New Zealand’s commercial seafood industry conference begins in Queenstown tomorrow.
The sold-out conference is being held at Rydges Lakeland Resort Thursday 8 and Friday 9 August.
Seafood New Zealand chief executive, Tim Pankhurst, said the industry is navigating stormy political waters and the conference was a chance to celebrate the many successes that often went under the radar.
“When you gather close to three hundred industry people together you hear the real stories of hard work, innovation and enterprise that makes this industry worth almost $2 billion to New Zealand in annual exports and employs around 20,000 people,” said Pankhurst.

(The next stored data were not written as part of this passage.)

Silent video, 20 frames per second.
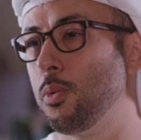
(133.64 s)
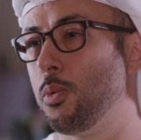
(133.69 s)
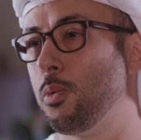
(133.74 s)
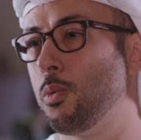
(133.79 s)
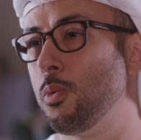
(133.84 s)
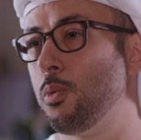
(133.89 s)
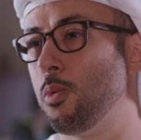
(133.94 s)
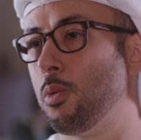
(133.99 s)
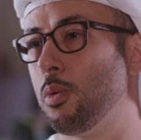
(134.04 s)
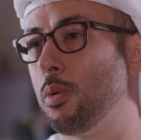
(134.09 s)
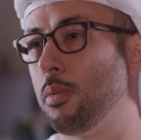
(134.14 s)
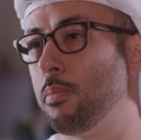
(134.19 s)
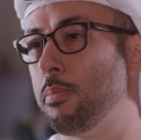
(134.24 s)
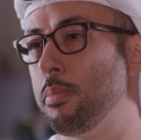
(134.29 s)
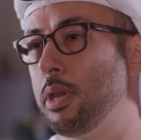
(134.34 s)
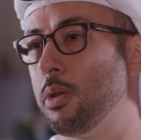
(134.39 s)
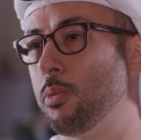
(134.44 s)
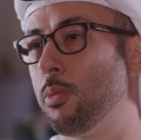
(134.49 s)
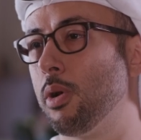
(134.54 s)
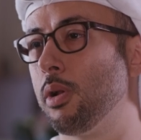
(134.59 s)
to
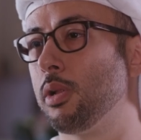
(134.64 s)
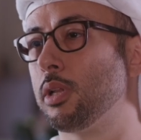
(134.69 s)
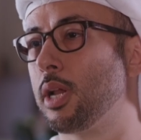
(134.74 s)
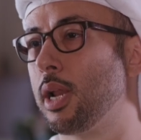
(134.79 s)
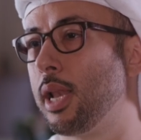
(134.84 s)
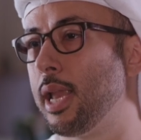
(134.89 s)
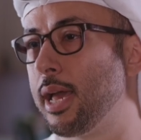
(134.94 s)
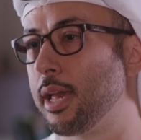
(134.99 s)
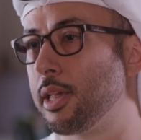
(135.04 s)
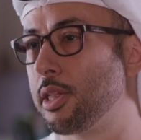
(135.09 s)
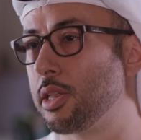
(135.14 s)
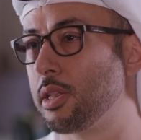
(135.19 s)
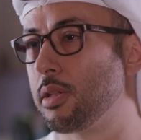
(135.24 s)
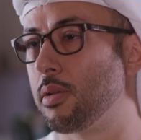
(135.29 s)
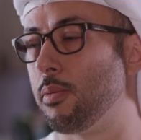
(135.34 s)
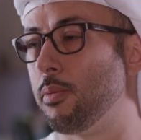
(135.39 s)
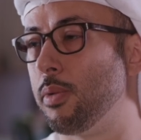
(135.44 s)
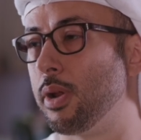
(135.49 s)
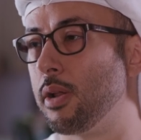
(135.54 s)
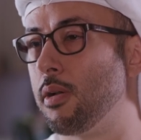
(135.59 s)
be
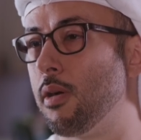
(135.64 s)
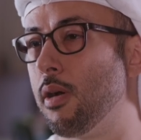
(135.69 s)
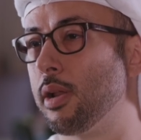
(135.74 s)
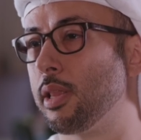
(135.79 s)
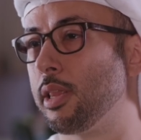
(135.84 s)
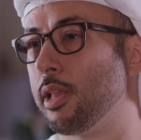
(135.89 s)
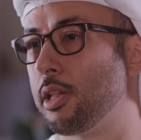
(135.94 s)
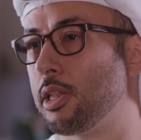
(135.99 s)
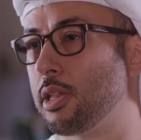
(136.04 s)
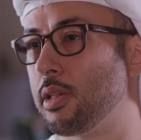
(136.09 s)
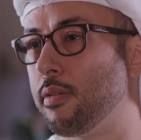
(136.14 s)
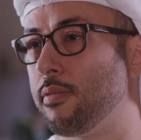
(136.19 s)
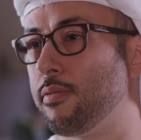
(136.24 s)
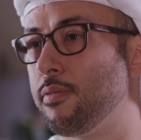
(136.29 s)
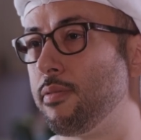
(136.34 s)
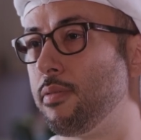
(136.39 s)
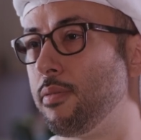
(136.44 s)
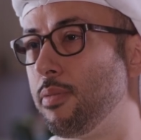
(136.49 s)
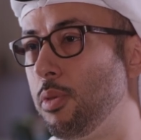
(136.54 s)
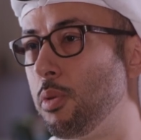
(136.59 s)
world-class regardless
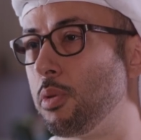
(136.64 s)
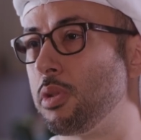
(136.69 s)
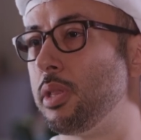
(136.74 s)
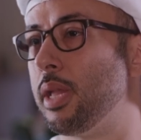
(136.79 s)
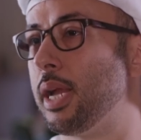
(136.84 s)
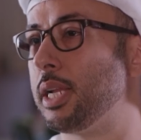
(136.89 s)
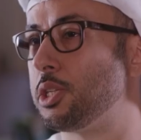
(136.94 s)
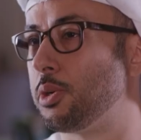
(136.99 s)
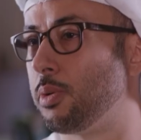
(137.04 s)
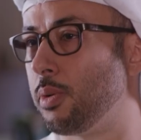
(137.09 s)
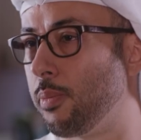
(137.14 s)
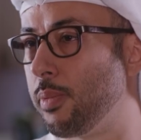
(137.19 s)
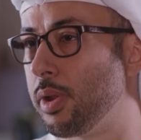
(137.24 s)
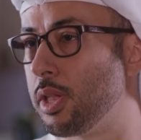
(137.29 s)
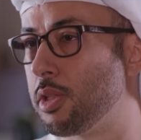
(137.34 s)
of those natural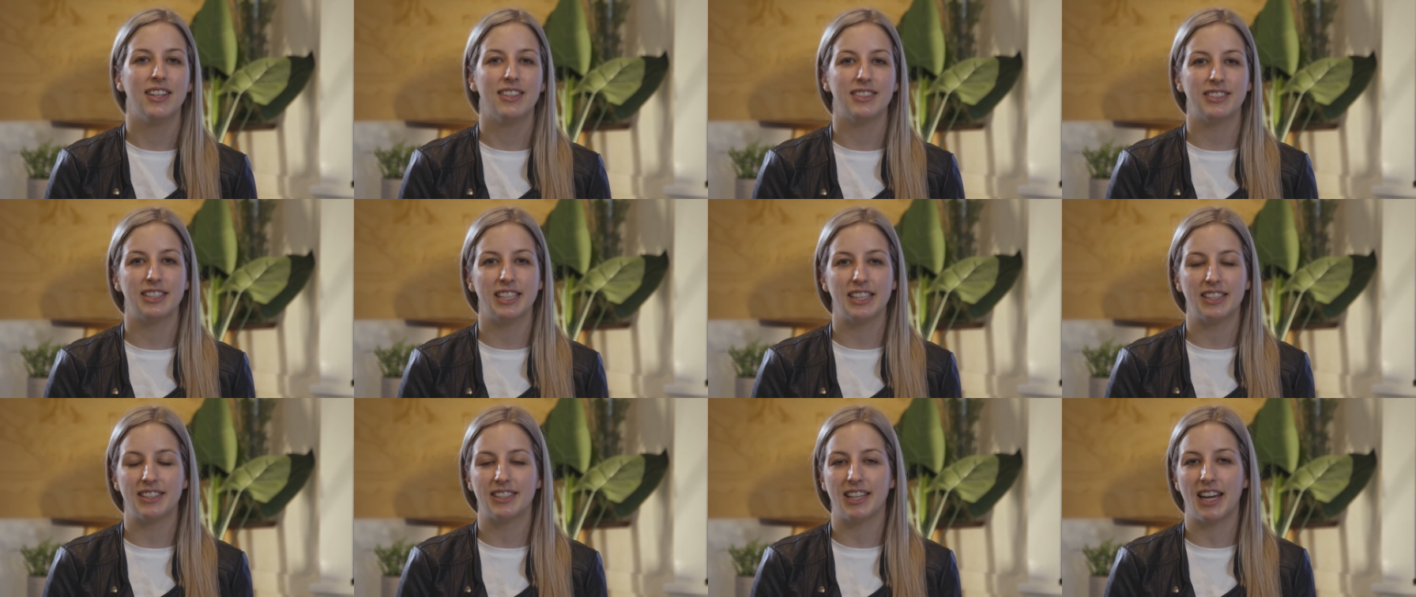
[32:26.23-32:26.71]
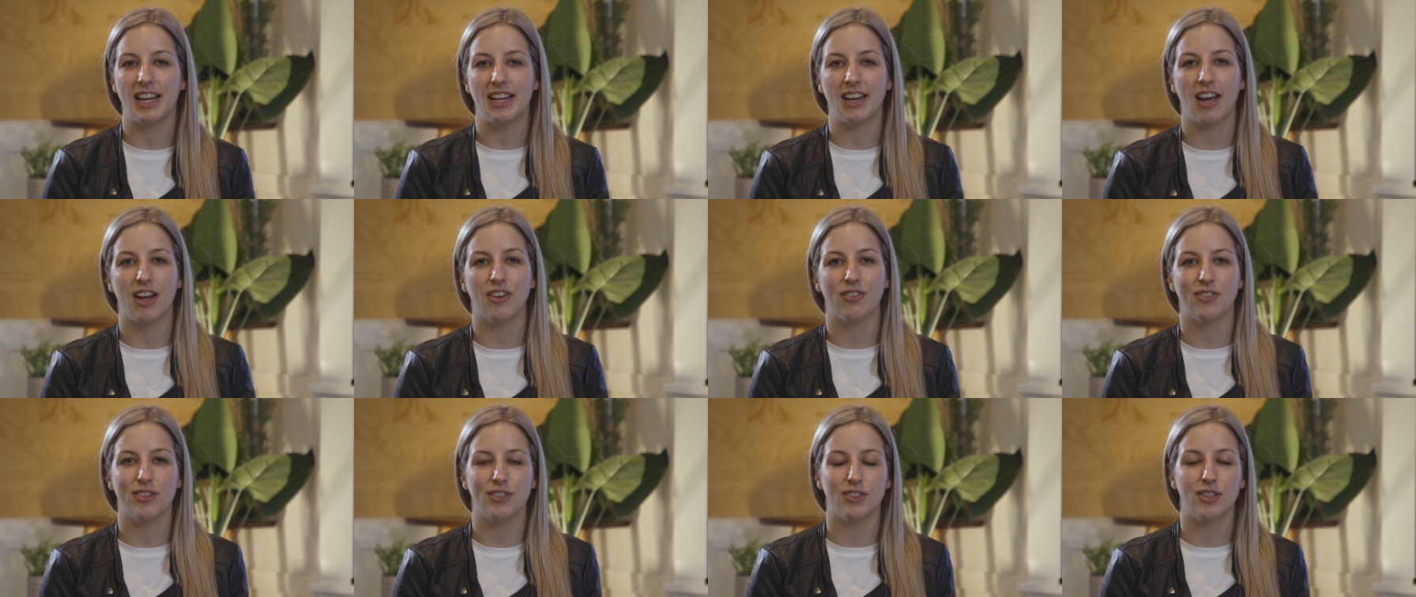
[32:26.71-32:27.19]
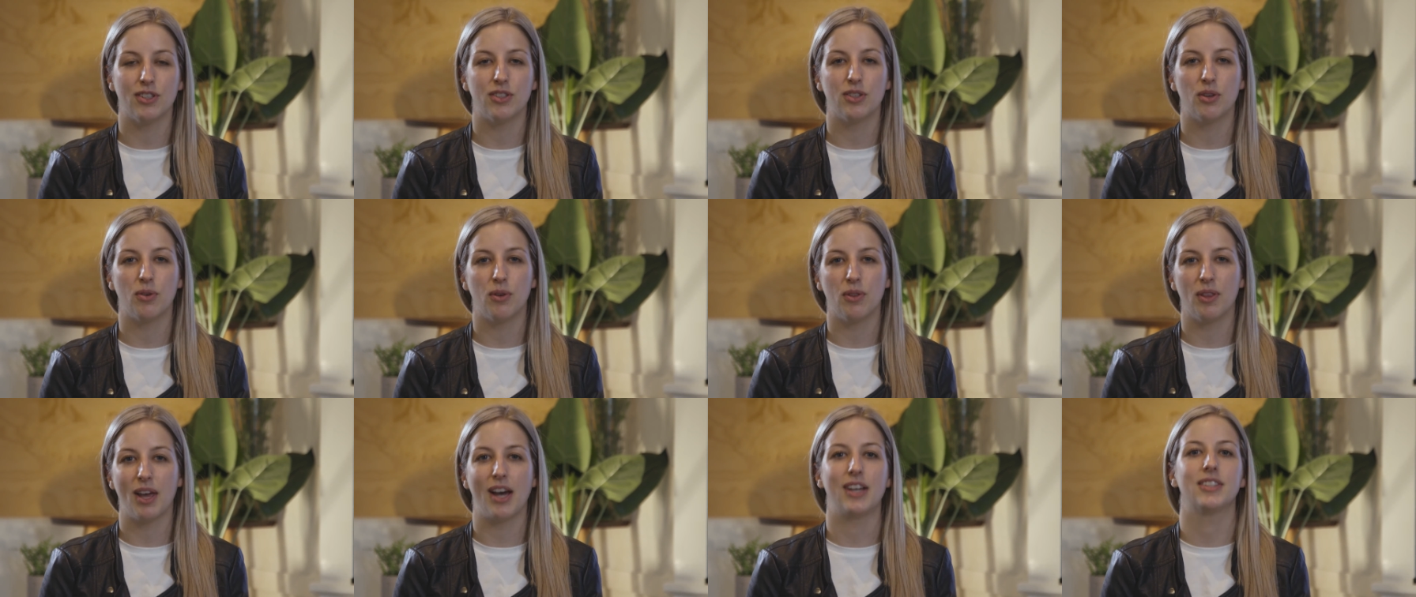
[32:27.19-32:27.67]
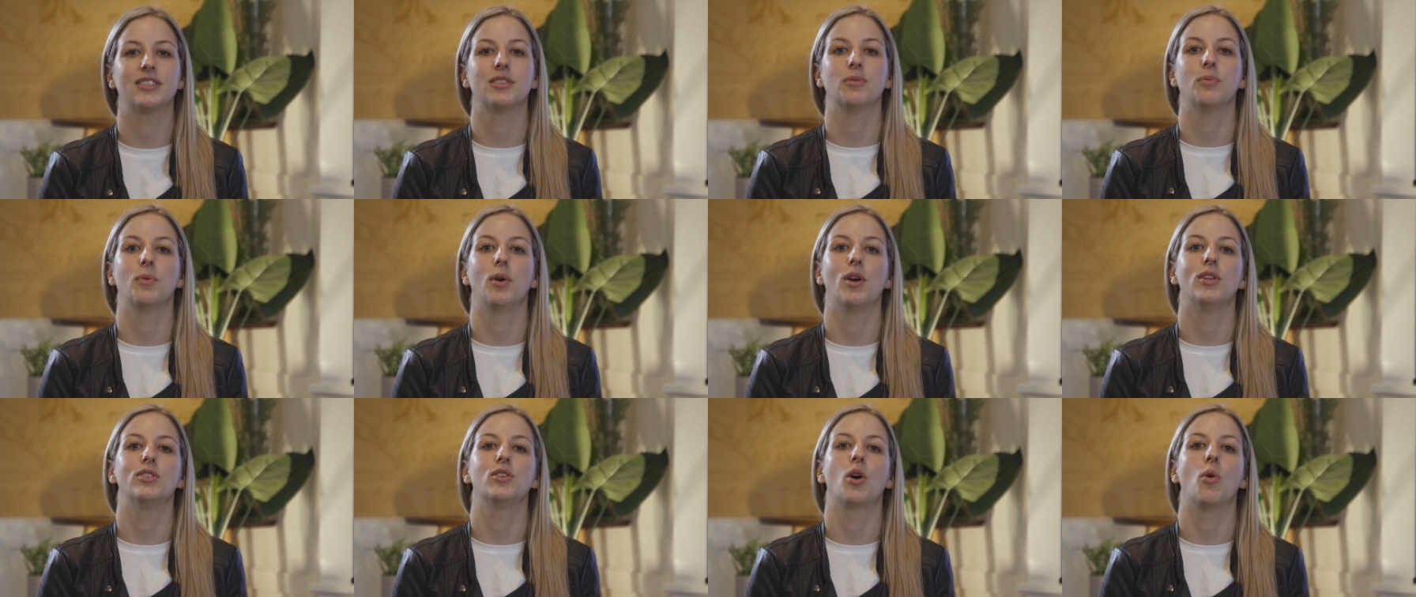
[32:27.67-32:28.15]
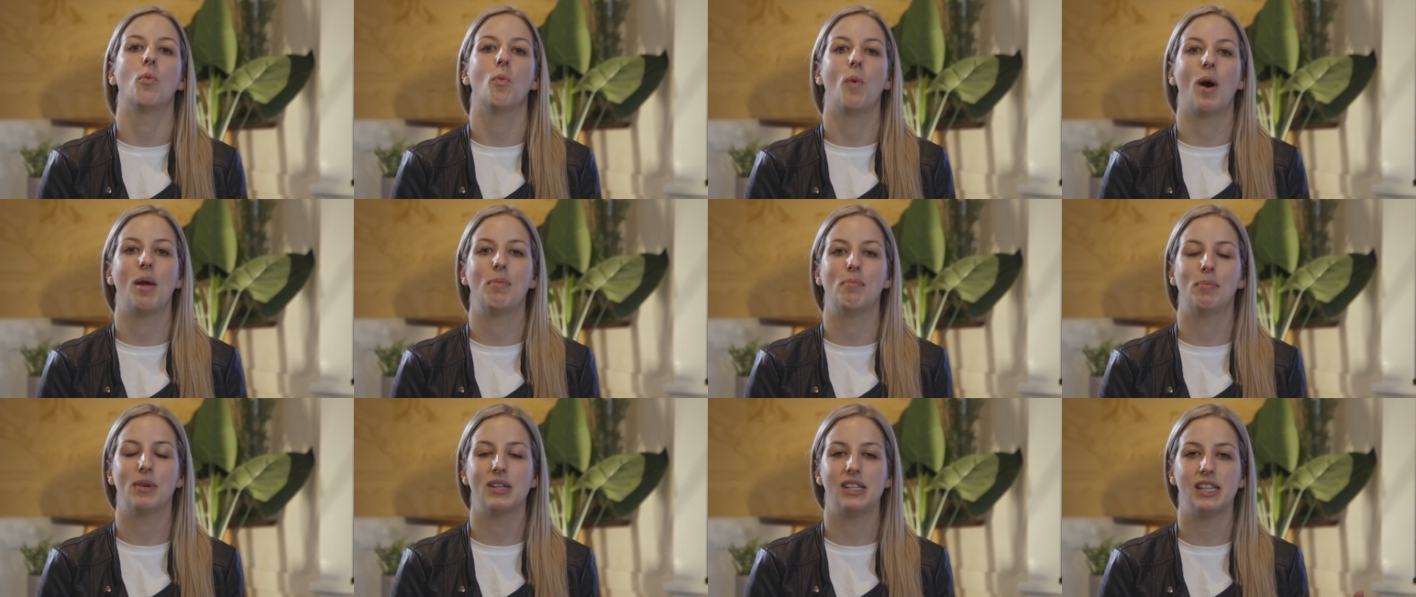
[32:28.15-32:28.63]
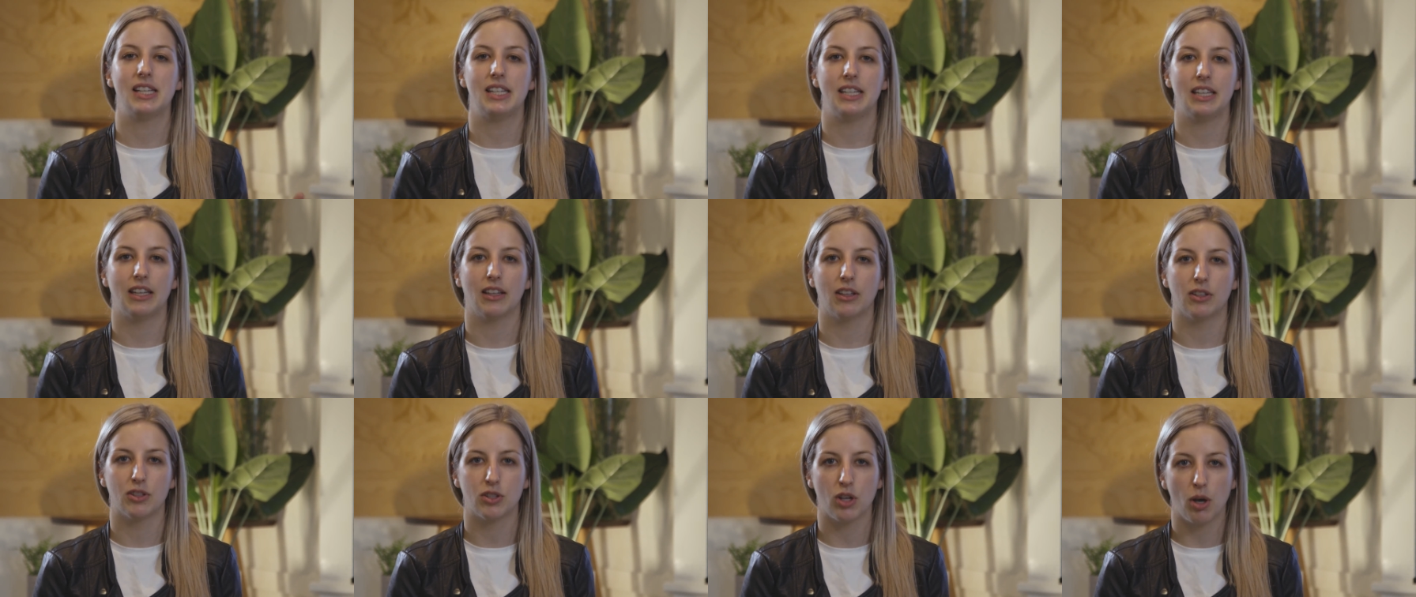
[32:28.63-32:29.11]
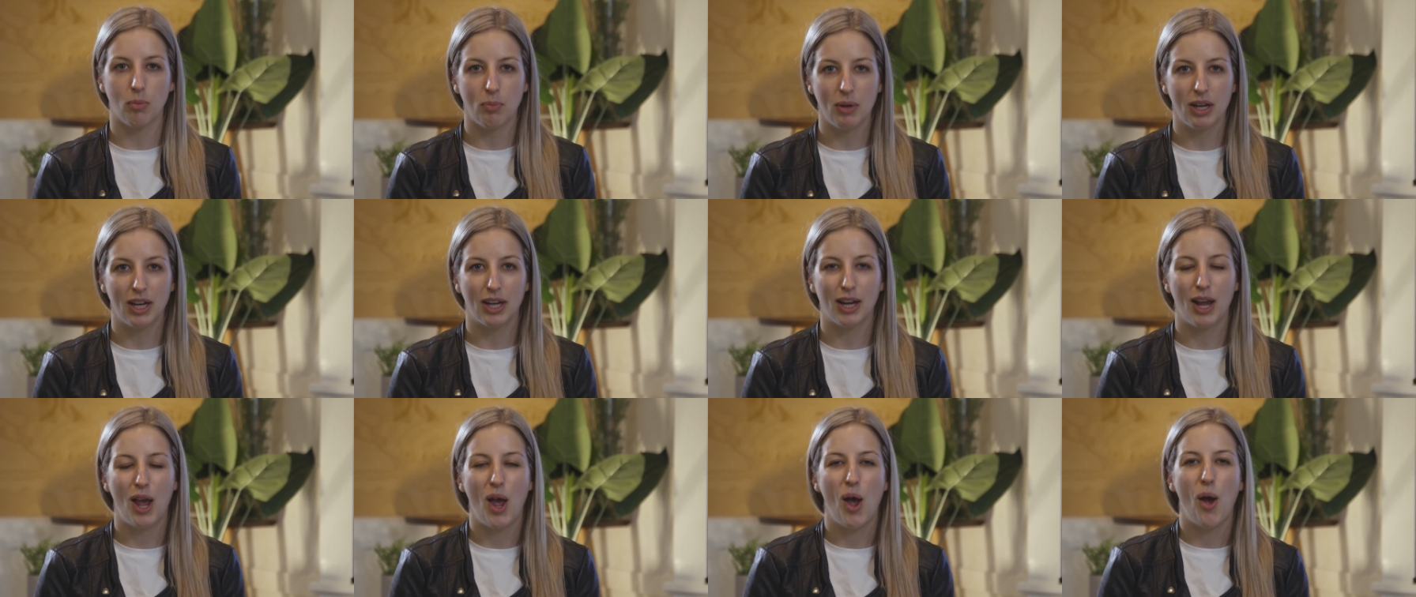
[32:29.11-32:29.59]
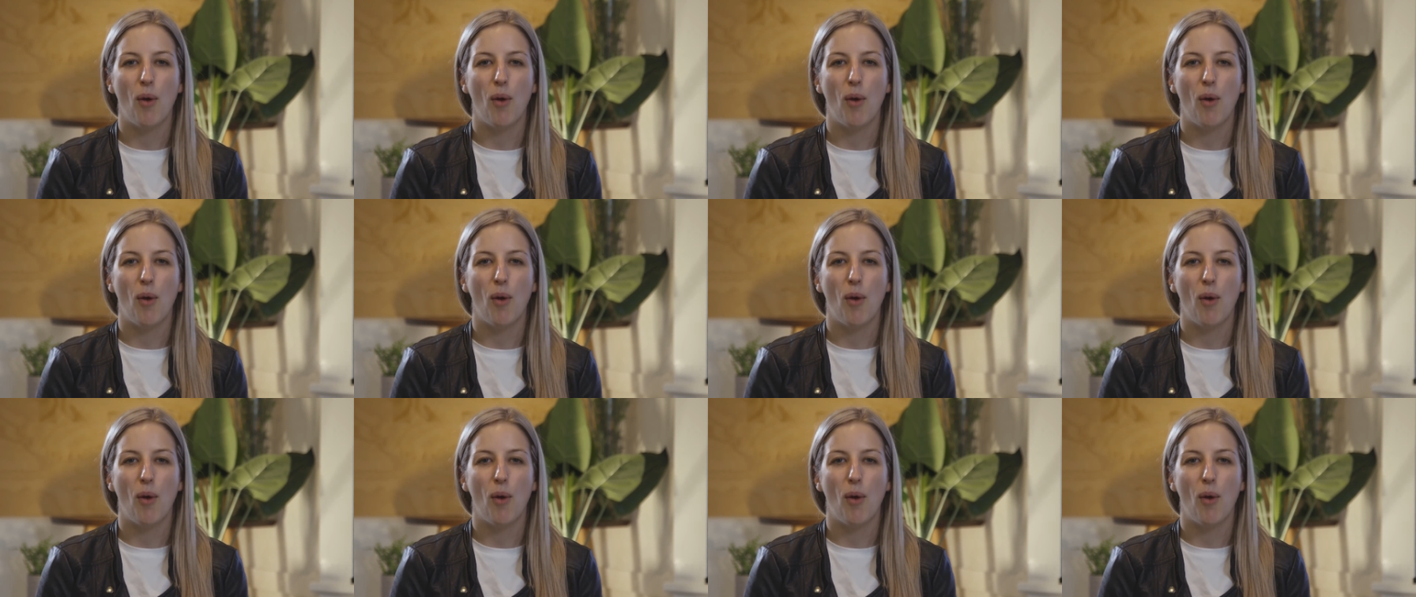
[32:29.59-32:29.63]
1,600 to 2,000 words on one particular topic.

The conference’s Technical Day on Thursday (August 8) includes presentations on innovative boning technology being carried out by Mt Cook Salmon, the risks of warming seas by NIWA, a scientific view on bio-plastics and packaging opportunities and new technology to detect marine mammals and seabirds.
On Friday, the conference will be opened by Regional Economic Development Minister, Shane Jones and the keynote speaker is Rabobank’s Gorjan Nikolik from the Netherlands who is a food and agribusiness analyst focusing on the global seafood sector.
Former Treaty Negotiations Minister, Chris Finlayson, will give his view on how poorly the Kermadec Islands Marine Sanctuary decision was made and outline a way forward that will be based on science, not ideology and maintain the principles of the Treaty relationship.
Seafood New Zealand chairman Craig Ellison will present a scorecard of the industry’s performance, as judged on the industry’s six-point code of conduct and Dr Rich Ford of Fisheries New Zealand will detail about the status of New Zealand fish stocks which are regularly assessed against four performance measures.
United States Ambassador to New Zealand, Scott Brown, will cover the US/New Zealand relationship and director-general of the Department of Conservation, Lou Sanson, will highlight the collaboration between the seafood industry and DOC and an ambitious plan to make the sub-Antarctic Auckland Islands predator-free.
“There is a lot to be proud of in this industry,” said Pankhurst. “It is important that we recognise that and celebrate our successes.”